We use a digital low-pass filter implemented with the Arduino board to smooth the signal. The final circuit used is as follows.
So, the Arduino board exploits 50% of its measurement range. The signal is less noisy with the non-inverting amplifier.
Finally, for a coil displacement of 1 cm, the regression of the voltage change with displacement is qualitatively much more accurate.

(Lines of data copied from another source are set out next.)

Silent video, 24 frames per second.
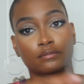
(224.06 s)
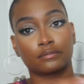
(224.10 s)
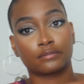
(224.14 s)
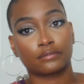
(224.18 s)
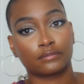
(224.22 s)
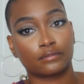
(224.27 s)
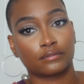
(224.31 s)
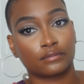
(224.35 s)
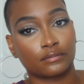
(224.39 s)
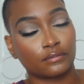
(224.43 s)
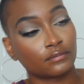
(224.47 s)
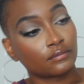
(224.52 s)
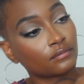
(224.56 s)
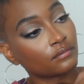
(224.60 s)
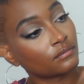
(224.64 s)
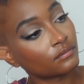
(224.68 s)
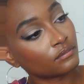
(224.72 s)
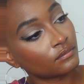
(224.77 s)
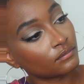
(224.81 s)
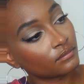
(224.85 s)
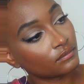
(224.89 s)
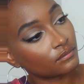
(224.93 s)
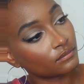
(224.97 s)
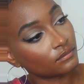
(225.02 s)

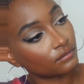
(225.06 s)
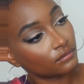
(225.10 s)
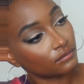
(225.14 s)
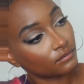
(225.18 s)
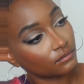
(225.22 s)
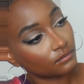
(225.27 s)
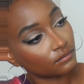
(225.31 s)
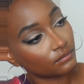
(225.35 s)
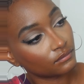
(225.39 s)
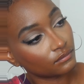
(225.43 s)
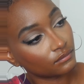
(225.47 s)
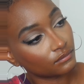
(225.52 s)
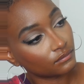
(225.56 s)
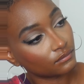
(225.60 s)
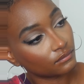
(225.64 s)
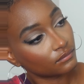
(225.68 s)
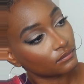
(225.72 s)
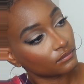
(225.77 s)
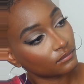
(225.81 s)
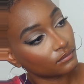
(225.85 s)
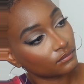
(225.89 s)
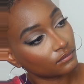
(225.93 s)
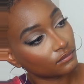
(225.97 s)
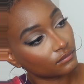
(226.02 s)

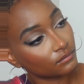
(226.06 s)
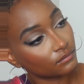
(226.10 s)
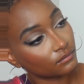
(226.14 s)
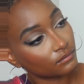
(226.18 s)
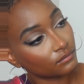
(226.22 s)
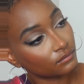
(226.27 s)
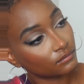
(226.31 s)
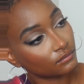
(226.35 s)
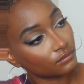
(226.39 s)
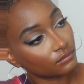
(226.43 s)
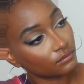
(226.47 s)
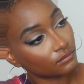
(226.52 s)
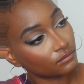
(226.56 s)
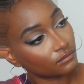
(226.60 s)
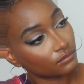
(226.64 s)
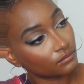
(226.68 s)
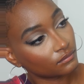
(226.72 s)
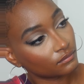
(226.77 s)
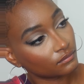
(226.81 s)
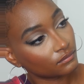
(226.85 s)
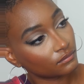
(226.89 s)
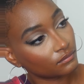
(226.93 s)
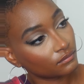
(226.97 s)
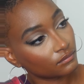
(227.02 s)

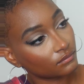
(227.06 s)
[no speech]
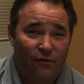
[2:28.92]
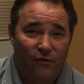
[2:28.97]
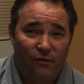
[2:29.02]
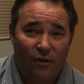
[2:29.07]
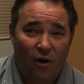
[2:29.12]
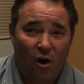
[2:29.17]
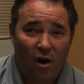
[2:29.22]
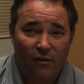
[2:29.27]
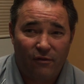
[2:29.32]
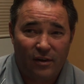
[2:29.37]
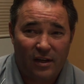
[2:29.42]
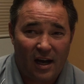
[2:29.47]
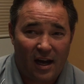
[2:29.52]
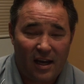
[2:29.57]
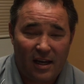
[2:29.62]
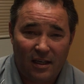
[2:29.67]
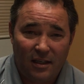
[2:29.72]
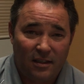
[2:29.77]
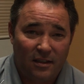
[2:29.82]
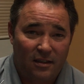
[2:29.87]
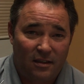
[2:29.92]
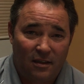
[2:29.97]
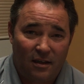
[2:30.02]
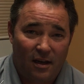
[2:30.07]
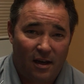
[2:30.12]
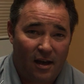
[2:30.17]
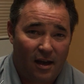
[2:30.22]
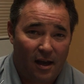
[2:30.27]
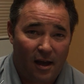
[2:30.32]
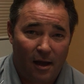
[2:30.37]
5 days
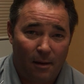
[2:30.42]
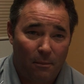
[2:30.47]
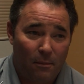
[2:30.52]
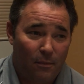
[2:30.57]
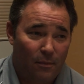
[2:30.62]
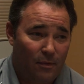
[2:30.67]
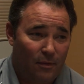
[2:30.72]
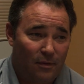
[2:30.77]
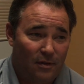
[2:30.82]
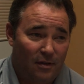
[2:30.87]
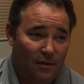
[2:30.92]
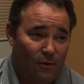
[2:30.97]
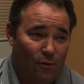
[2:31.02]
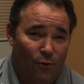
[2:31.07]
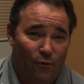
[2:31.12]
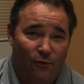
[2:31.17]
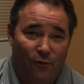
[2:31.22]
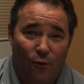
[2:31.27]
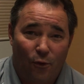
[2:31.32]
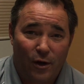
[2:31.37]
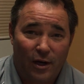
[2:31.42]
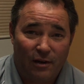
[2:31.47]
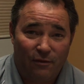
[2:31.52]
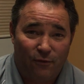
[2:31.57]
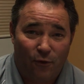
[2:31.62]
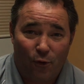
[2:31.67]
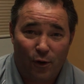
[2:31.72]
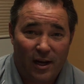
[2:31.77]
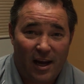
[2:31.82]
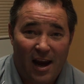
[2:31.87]
or
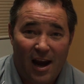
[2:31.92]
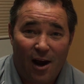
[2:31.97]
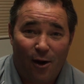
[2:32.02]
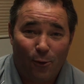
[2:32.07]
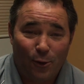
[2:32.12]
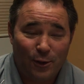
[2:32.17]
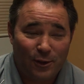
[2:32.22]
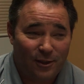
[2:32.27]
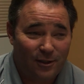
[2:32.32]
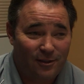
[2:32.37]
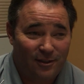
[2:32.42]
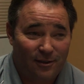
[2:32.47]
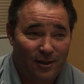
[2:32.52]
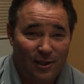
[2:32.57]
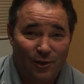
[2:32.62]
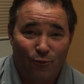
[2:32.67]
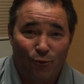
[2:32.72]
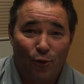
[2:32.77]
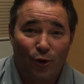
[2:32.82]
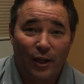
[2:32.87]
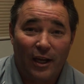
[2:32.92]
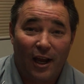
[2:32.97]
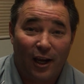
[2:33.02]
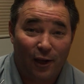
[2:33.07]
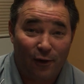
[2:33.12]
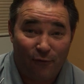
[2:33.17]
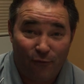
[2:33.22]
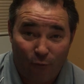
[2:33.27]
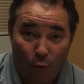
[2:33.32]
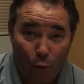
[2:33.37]
40 hours is really
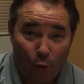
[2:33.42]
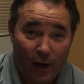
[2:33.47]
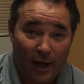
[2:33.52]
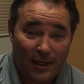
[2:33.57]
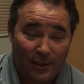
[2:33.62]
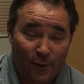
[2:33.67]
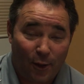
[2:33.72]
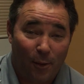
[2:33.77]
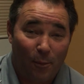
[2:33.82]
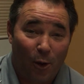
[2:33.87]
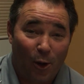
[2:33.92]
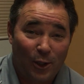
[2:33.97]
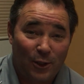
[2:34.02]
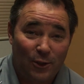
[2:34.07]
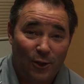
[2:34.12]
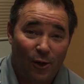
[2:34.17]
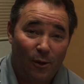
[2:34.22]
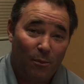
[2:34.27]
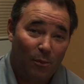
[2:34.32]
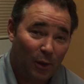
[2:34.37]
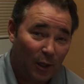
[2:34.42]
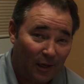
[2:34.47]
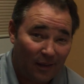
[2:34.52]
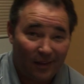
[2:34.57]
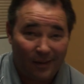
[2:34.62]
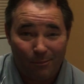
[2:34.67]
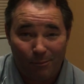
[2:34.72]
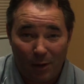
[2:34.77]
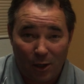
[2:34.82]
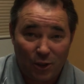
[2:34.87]
only 4 days on a mine site, being
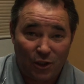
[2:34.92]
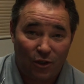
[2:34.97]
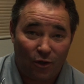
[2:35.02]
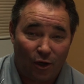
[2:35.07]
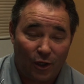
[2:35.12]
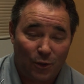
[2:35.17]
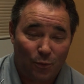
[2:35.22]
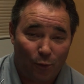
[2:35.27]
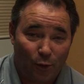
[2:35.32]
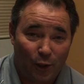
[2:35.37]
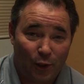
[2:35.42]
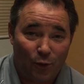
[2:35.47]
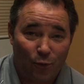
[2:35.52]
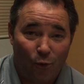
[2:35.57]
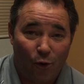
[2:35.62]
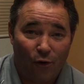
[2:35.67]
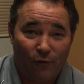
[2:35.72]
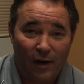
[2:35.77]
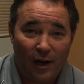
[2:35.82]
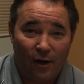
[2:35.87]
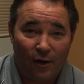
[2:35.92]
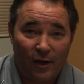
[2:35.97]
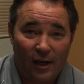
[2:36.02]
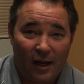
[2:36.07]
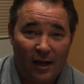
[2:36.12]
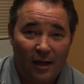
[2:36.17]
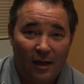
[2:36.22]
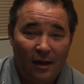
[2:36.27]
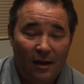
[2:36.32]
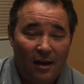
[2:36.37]
that most sites work a 12-hour
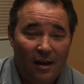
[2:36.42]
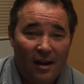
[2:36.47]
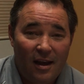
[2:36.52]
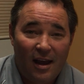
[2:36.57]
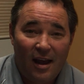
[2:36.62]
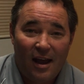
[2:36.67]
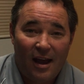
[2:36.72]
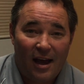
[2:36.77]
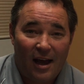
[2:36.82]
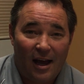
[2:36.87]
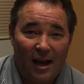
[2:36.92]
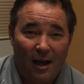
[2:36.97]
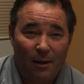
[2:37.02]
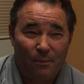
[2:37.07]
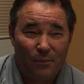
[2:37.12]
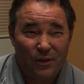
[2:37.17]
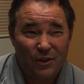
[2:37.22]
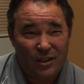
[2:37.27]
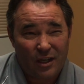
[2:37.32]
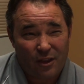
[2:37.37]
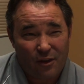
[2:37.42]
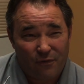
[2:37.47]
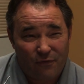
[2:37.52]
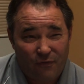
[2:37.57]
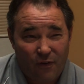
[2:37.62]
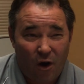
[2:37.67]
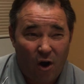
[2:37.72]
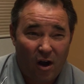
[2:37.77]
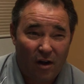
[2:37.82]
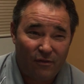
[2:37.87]
day. So the
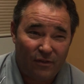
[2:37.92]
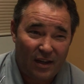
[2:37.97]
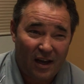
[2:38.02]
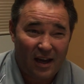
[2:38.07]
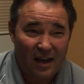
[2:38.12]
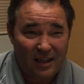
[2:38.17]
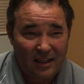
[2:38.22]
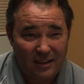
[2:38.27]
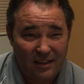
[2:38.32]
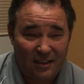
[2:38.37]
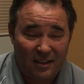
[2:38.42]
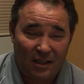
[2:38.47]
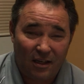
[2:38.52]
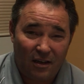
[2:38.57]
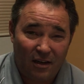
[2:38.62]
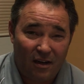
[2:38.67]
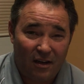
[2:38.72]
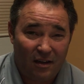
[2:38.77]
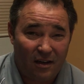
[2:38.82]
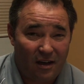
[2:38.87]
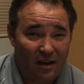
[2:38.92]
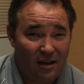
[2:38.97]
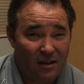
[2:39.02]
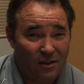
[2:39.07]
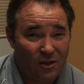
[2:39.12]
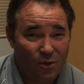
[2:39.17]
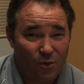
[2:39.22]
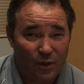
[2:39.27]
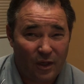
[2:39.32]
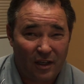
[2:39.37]
5 days
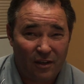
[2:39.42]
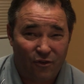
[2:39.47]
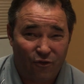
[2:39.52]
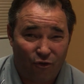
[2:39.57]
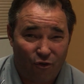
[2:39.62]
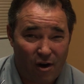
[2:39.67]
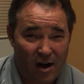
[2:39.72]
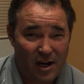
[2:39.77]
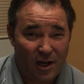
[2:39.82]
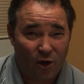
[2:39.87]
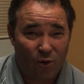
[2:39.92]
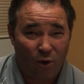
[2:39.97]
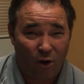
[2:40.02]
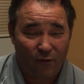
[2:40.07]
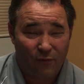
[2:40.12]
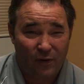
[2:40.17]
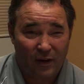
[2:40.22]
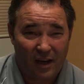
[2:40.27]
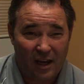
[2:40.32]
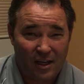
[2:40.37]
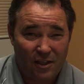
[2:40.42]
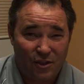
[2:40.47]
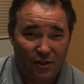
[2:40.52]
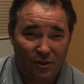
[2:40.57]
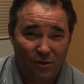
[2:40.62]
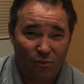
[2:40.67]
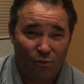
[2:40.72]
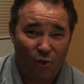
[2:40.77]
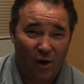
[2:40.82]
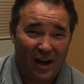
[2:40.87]
in doing a training
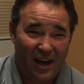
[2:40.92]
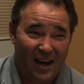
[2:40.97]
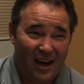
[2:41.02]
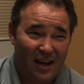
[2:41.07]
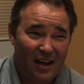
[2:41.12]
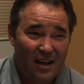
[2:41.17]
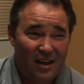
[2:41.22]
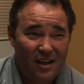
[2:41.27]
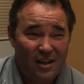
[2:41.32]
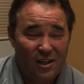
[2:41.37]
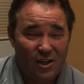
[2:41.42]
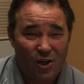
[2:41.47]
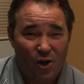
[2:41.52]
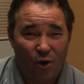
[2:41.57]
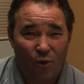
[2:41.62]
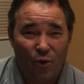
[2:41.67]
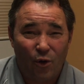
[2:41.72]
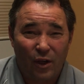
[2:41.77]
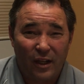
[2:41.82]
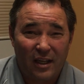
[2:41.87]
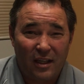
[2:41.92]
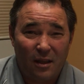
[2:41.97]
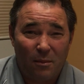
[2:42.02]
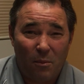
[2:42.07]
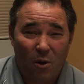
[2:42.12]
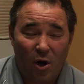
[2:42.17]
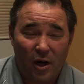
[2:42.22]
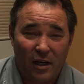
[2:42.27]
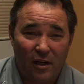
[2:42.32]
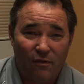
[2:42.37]
qualification where you're not really in the
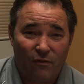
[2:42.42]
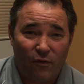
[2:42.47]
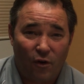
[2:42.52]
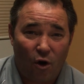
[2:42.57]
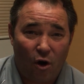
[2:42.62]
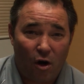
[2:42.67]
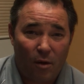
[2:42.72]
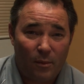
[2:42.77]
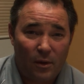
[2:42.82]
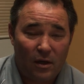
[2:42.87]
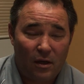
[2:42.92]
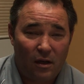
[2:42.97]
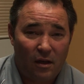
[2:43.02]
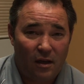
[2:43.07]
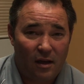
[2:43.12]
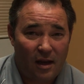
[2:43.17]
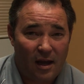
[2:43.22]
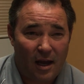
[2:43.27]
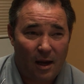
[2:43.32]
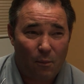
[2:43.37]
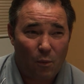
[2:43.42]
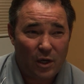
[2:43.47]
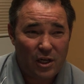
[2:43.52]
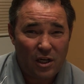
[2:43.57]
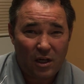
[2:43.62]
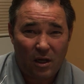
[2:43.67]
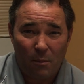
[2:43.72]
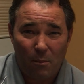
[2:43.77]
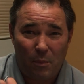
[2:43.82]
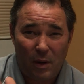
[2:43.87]
mining environment, when
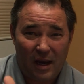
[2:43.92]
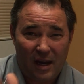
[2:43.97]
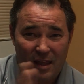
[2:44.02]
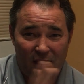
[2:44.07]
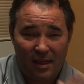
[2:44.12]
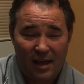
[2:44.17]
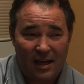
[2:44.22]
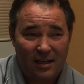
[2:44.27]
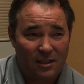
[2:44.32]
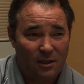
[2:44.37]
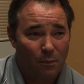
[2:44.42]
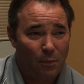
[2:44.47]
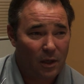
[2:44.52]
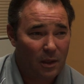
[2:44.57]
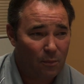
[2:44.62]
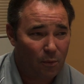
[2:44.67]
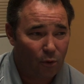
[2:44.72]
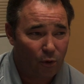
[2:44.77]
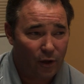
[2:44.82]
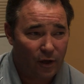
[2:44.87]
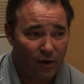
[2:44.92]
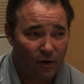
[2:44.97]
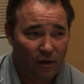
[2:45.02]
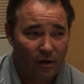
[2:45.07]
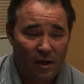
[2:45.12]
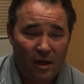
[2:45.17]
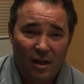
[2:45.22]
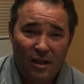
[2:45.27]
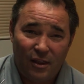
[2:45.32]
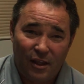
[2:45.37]
you compare that to people that
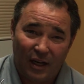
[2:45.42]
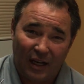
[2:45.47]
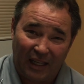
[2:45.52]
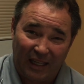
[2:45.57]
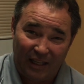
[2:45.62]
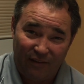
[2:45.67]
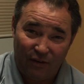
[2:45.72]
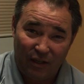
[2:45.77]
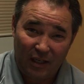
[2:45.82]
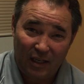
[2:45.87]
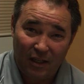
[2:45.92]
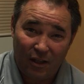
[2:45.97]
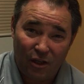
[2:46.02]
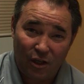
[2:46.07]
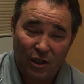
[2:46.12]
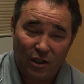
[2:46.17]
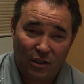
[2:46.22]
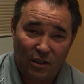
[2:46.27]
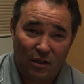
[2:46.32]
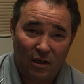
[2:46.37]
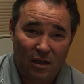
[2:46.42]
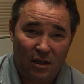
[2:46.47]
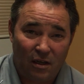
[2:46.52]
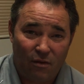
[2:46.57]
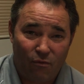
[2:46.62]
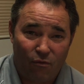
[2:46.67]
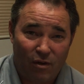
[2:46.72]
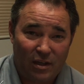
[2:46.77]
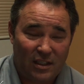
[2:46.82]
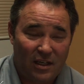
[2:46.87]
are living
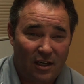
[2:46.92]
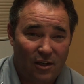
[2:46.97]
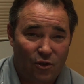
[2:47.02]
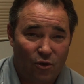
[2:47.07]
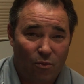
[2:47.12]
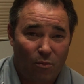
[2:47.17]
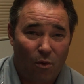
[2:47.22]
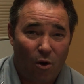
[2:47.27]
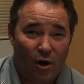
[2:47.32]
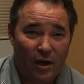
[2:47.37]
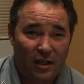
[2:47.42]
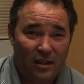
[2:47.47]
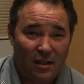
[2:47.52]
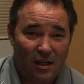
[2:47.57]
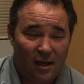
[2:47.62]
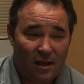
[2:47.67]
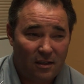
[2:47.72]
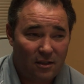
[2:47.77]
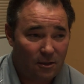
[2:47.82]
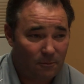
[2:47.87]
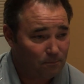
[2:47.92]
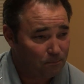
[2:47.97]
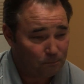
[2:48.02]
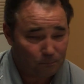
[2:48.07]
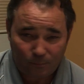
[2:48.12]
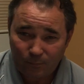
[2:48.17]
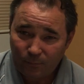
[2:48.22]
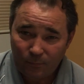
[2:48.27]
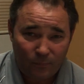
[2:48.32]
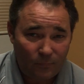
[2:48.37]
in residential mining towns,
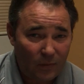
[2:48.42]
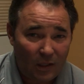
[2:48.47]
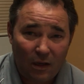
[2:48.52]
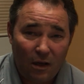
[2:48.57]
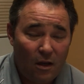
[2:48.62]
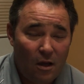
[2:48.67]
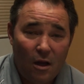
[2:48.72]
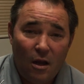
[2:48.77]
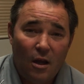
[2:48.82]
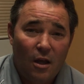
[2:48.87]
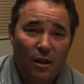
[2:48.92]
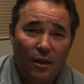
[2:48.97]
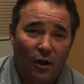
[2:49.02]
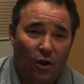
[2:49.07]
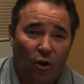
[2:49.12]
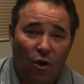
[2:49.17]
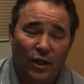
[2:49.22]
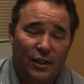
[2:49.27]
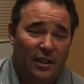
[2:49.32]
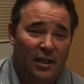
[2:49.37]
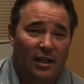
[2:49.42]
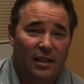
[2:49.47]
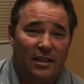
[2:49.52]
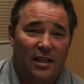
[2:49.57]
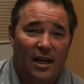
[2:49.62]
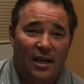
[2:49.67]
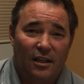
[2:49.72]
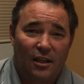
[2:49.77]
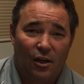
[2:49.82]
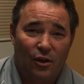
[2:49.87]
the clients are going to
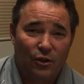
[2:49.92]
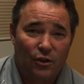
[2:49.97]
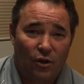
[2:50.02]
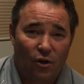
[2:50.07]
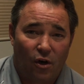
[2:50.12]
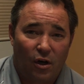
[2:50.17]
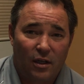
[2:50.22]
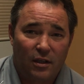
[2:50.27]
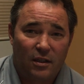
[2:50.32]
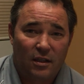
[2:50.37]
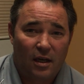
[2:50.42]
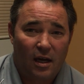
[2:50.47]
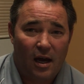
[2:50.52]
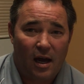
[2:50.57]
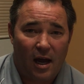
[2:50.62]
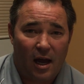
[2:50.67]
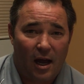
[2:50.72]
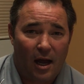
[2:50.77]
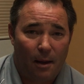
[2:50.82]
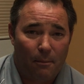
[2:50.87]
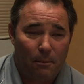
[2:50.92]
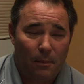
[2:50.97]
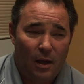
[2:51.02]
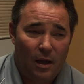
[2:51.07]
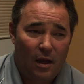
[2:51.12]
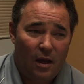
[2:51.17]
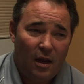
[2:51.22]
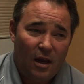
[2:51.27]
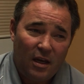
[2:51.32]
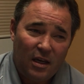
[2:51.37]
take those guys.
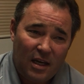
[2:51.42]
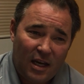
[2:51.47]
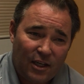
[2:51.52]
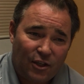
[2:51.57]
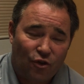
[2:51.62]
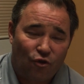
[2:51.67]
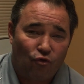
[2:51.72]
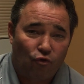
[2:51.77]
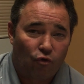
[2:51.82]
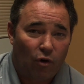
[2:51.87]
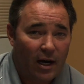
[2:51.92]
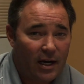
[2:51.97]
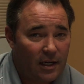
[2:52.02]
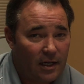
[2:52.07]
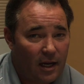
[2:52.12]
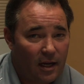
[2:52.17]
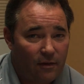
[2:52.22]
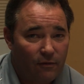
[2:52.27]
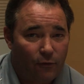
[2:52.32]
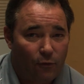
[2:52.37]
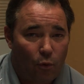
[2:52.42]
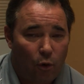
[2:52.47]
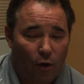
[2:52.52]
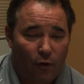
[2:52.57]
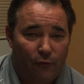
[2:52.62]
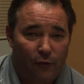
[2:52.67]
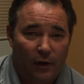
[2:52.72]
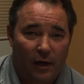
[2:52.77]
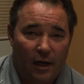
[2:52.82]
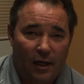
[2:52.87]
Yeah, it's great to have
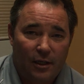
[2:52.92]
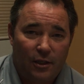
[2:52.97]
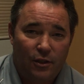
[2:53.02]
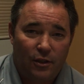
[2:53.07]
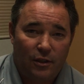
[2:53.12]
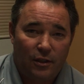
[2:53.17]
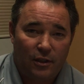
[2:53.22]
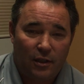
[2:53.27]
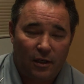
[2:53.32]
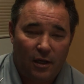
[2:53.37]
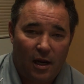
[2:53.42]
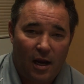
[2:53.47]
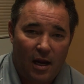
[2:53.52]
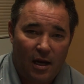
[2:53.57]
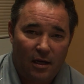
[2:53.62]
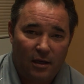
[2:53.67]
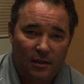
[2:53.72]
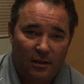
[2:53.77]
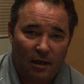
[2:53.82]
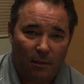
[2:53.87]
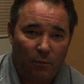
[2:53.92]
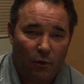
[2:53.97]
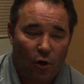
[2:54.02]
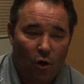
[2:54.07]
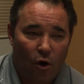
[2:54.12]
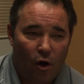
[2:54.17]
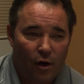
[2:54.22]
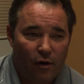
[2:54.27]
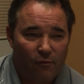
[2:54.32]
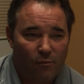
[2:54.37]
qualifications and some
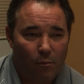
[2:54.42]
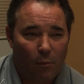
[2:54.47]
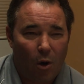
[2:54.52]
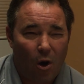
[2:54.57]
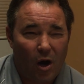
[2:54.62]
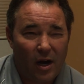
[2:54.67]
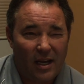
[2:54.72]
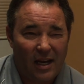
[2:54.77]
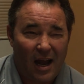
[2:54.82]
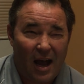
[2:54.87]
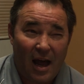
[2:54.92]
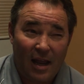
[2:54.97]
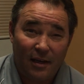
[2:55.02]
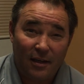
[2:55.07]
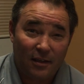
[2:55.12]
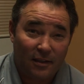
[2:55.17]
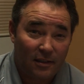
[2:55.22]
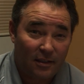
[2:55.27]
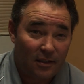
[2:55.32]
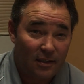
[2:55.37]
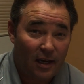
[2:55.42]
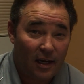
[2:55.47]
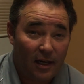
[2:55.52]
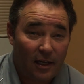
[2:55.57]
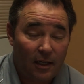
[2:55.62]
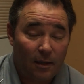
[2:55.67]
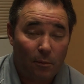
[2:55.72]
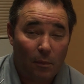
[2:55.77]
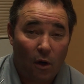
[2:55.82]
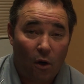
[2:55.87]
kind of mining
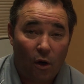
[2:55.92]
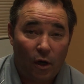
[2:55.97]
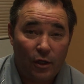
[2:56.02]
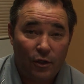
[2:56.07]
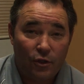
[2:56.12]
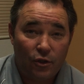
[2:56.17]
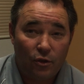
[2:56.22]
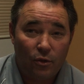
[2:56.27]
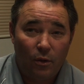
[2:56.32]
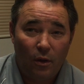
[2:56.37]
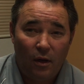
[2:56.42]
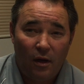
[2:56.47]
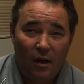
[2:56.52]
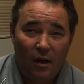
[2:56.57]
understanding behind you,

We measured the induced voltage in the receiving coil as a function of its position in the plane. The following graph shows the optimal coil positions. Also, a variation of 30 mm in the distance between the two coils results in a 27% variation in the induced voltage, demonstrating the relevance and importance of coil positioning.
We decide on a maximum slope (slope of induced voltage versus coil displacement): this is the setpoint for control. The controller is initially a pure gain k, determined experimentally. The chopper + motor system causes a coil displacement of d in steps. This displacement of the receiving coil leads to a change in the induced voltage, which is measured and processed by the previously described system. Using a discrete derivative implemented in the Arduino board, we obtain the slope of the induced voltage versus coil displacement. This is the feedback of the control system.
This project, which partly shaped our work in preparatory class, allowed us to apply theoretical knowledge we learn in class and personally put into practice what we learn during practical work. It taught us how to manage a project from start to finish, with all the complications it entails, whether in terms of knowledge, practical aspects, or simply project organization.